Maritime Liens and Mortgages

A maritime lien is a non-possessory security device that is created by operation of law. It is a legal fiction based upon the “personification” of the vessel. The vessel, itself, is regarded as a separate legal “person” and held liable in rem for its own torts and contractual obligations. It provides security for a claim while permitting the ship to proceed on her way in order to earn the freight or hire necessary to pay off the claim.

The maritime lien is different from the general common-law lien in several respects. Maritime liens are secret liens; they do not require recordation. In a fictional sense, maritime liens are considered to attach themselves to a particular vessel and follow that vessel wherever is goes and from owner to owner.

Traditional Liens

Maritime claims that give rise of maritime liens include the following claims: seamen’s wages; salvage; torts that arise under the general maritime law; general average; preferred ship mortgages; supplies, repairs, and other necessaries furnished to a vessel; towage, wharfage, pilotage, and stevedoring; damage or loss to cargo while aboard a vessel; claims by carriers for unpaid freight; and breach of charter parties. Although parties may waive or surrender the right to a maritime lien by contract or otherwise, they may not agree to confer a maritime lien where the law does not provide for one.

Contract Liens

Contract claims also may give rise to maritime liens because contracts for necessaries, repairs, and the like are intended for the benefit of the ship itself and contracts of affreightment and charter parties relate to the use of the ship. In order for a maritime lien to exist, there must be a maritime claim. Not all contracts that relate to vessels are classified as “maritime” contracts. The distinction between maritime and non-maritime contracts is important here because only maritime contracts may give rise to maritime liens: If a contract is not subject to admiralty jurisdiction, it cannot give rise to a maritime lien.

Liens for Necessaries

Part of the law of contract liens has been codified, primarily to provide protection to those who provide necessary services or supplies to vessels. The Federal Maritime Lien Act (FMLA) states that a person providing necessaries to a vessel on the order of the owner or person authorized by the owner…has a maritime lien on the vessel…[and] may bring a civil action in rem to enforce the lien…

The FMLA defines necessaries as including “repairs, supplies, towage and the use of a dry dock or marine railway”. The enumeration of specific necessaries is merely by way of illustration and is not preclusive.
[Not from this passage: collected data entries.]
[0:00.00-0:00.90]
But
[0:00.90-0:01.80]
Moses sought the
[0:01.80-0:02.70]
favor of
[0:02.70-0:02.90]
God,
Necessaries have been held to include “most goods or services that are useful to the vessel, keep her out of danger, and enable her to perform her particular function….What is a “necessary” is to be determined relative to the requirements of the ship.

Ship Mortgages

The principal advantage of a preferred ship mortgage is that the mortgagee is entitled to a maritime lien enforceable through an in rem action against the vessel. In order to obtain a preferred ship mortgage, the Federal Ship Mortgage Act requires the satisfaction of certain statutory criteria, including mortgaging the entire vessel; substantially complying with the filing, recording, and discharge procedures; attaining or having a current application submitted for U.S. documentation of the vessel; and ensuring that the mortgagee meets the prescribed standards.

A foreign ship mortgage may also qualify as a preferred mortgage under the Act. To obtain such treatment in the United States, the foreign mortgage must be properly executed in accordance with the laws of the country where the vessel is documented, and be registered in a public registry at a central office or the port of registry of vessel.
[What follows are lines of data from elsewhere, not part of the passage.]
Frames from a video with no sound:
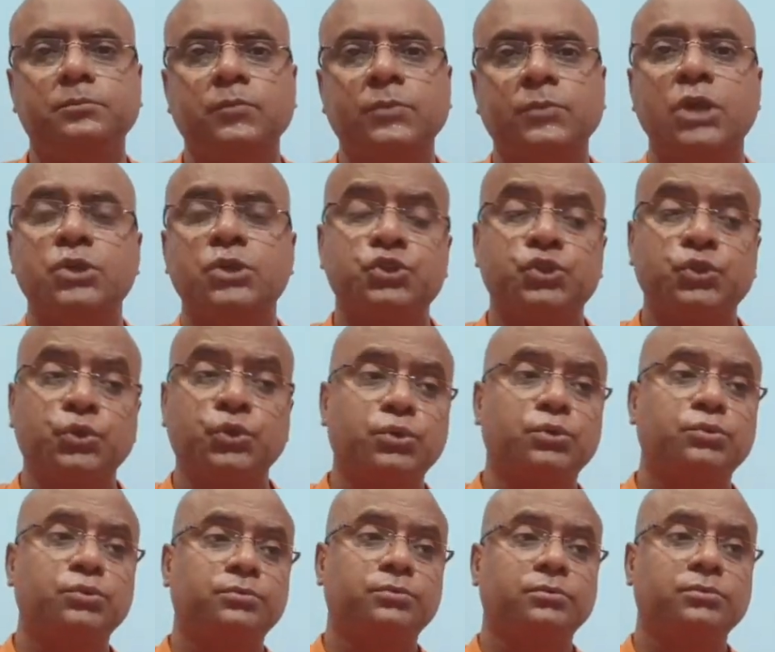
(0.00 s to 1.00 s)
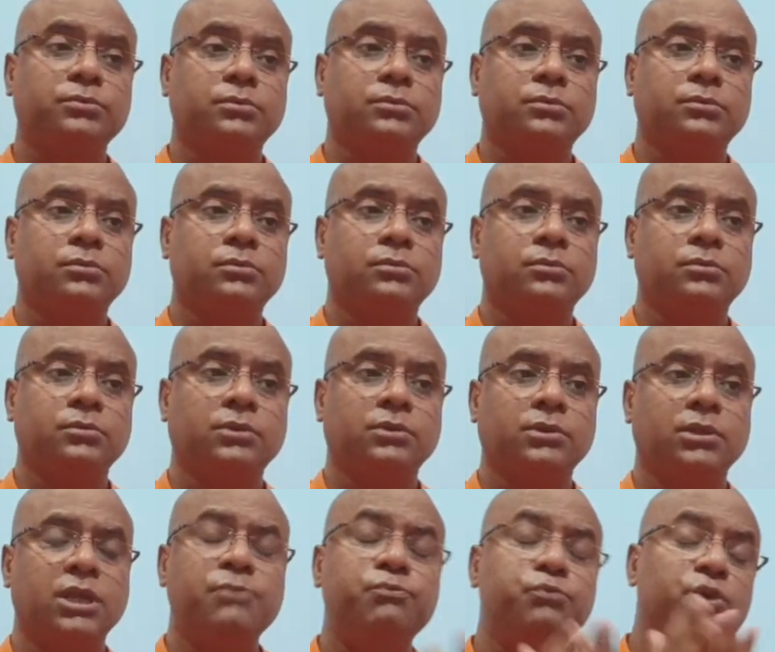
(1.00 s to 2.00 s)
So,
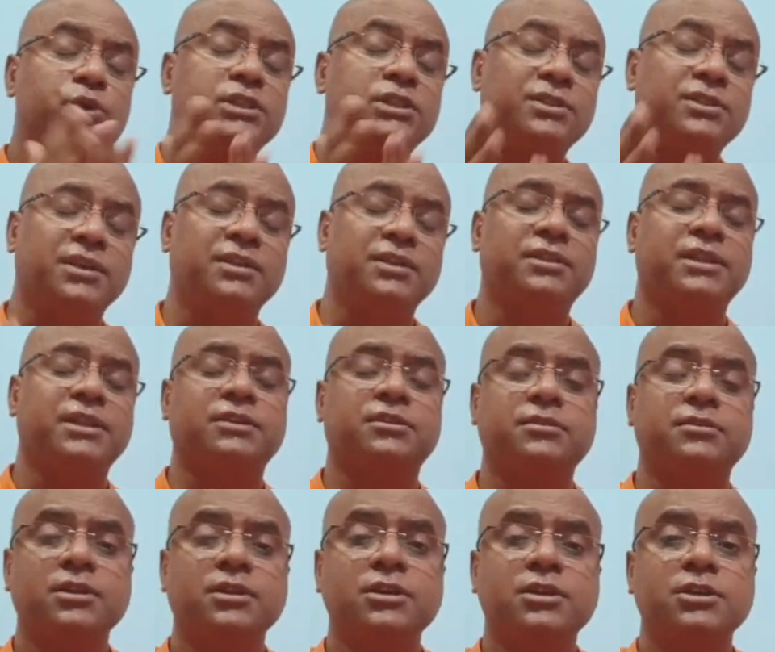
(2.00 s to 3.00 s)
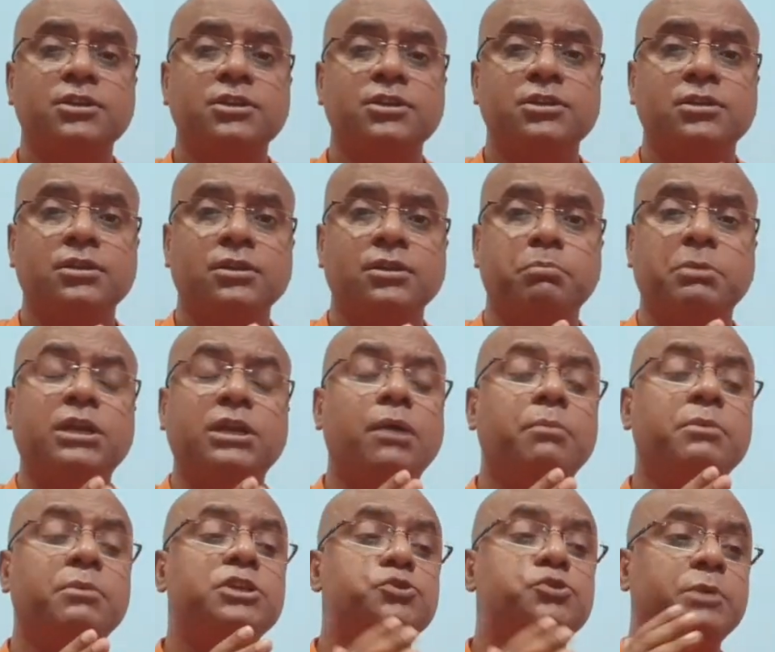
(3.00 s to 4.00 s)
if we think that
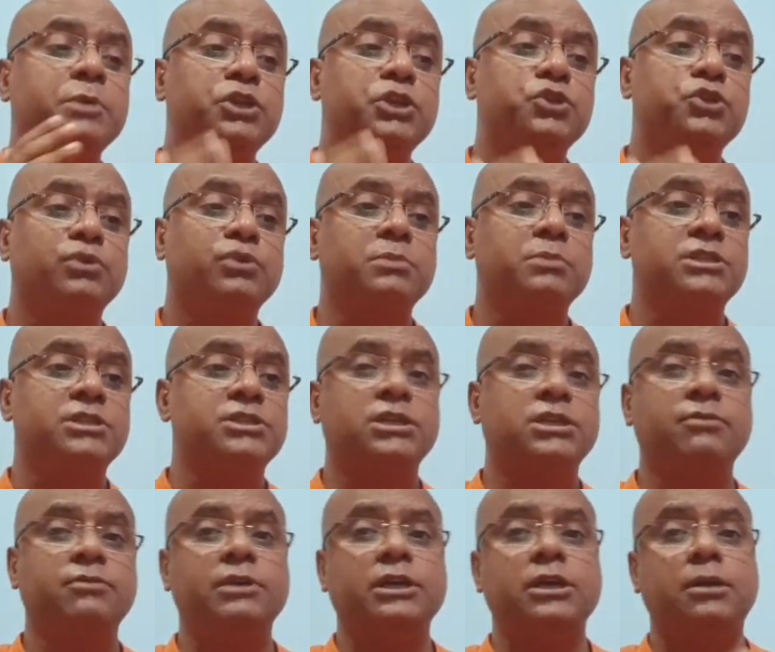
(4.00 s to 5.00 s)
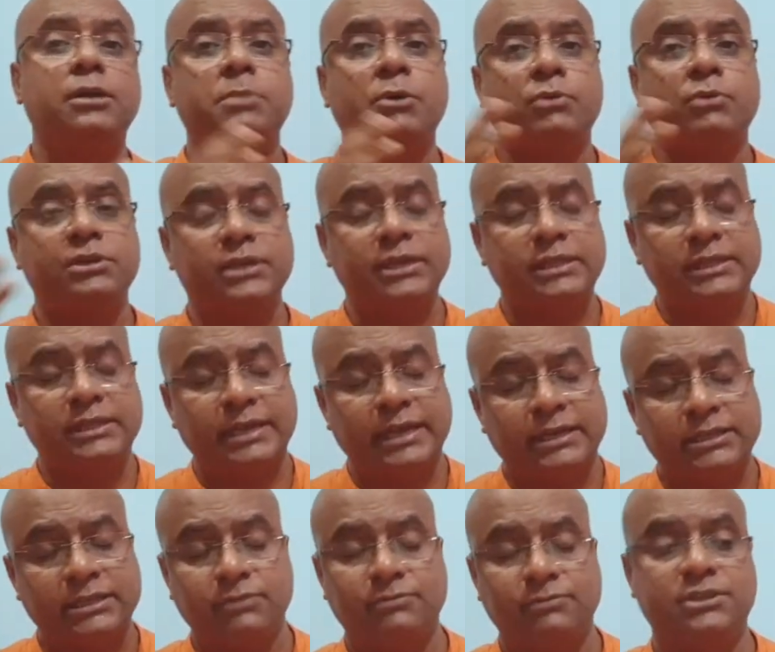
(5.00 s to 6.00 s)
becoming spiritual means giving up our daily
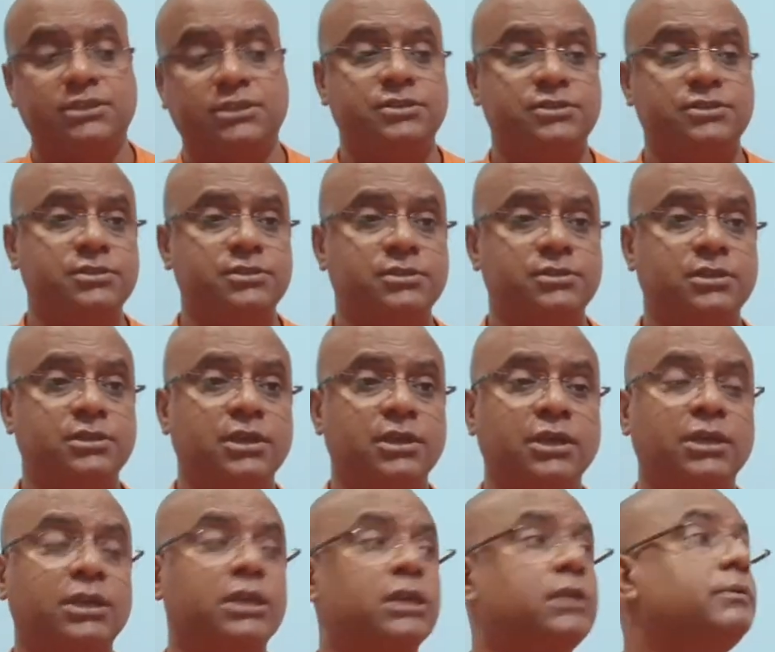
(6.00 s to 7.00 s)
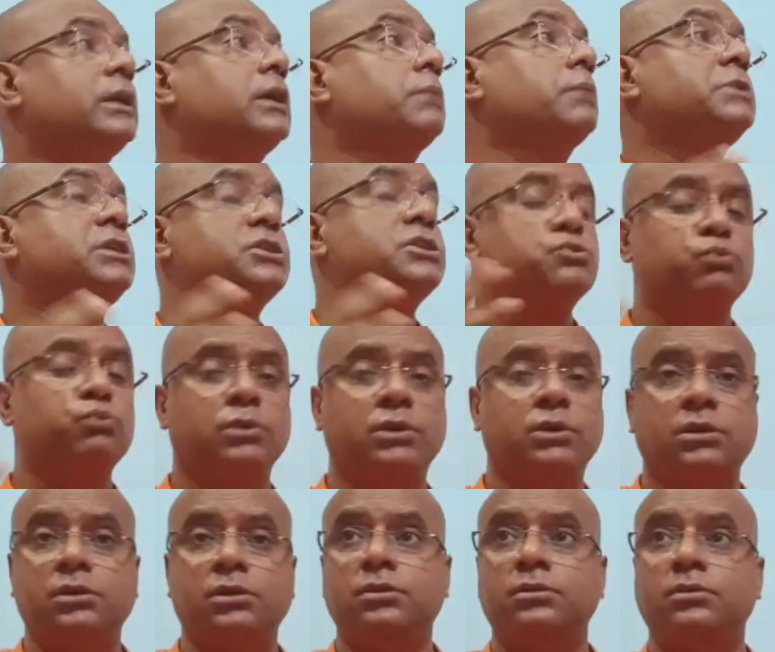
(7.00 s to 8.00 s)
activities, giving up this
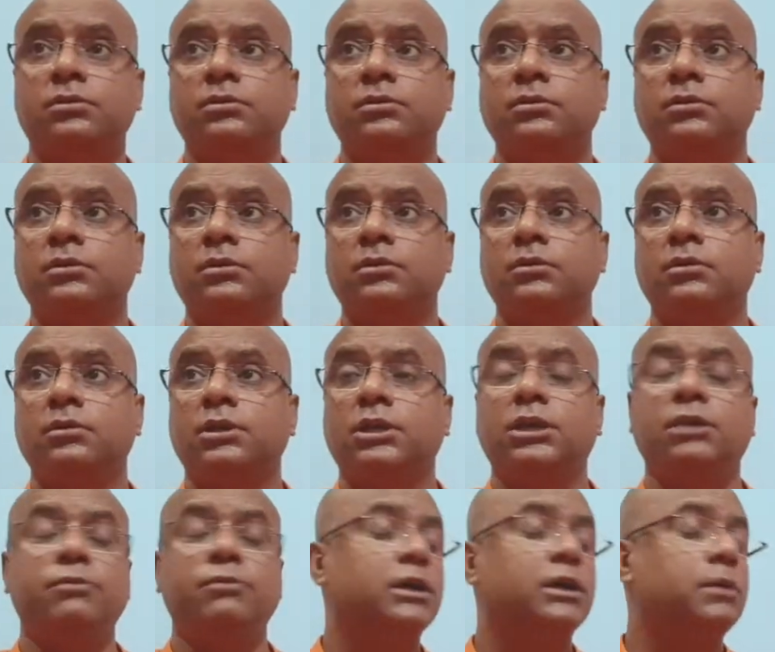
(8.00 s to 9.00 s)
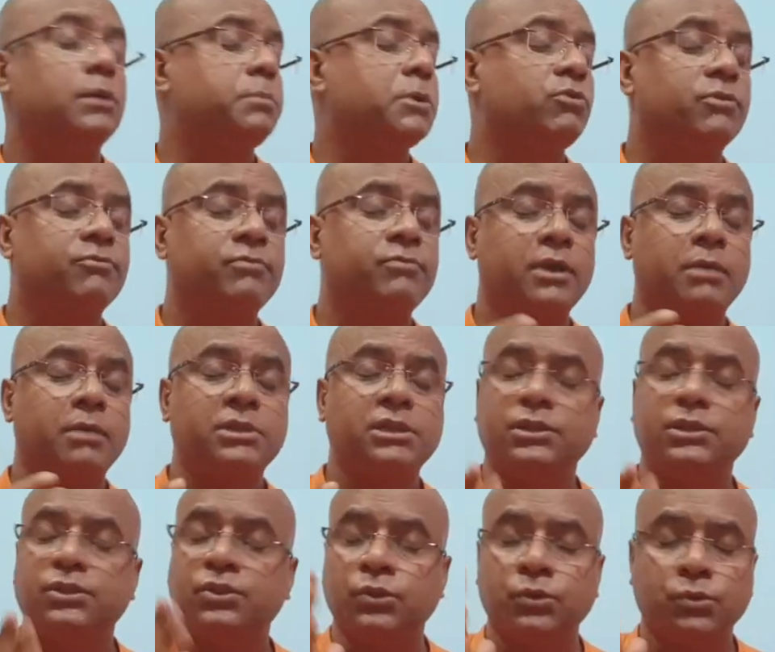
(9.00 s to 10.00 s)
world, giving up our
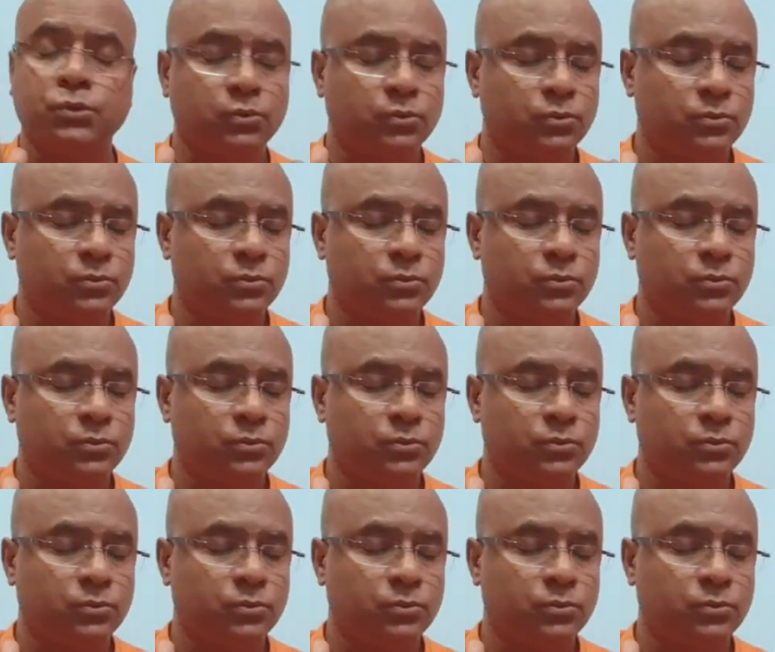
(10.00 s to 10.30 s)
family, no.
The priority of a preferred mortgage line is based on the time of filing. The preferred mortgage lien has priority over all claims against the vessel except “for expenses and fees in custodia legis allowed by the court, costs imposed by the court, and preferred maritime liens. Foreign mortgage lien claims also are subordinate to any U.S.-based liens for necessaries.

Excerpts from Admiralty and Maritime Law by Professor Robert Force (Federal Judicial Center 2004).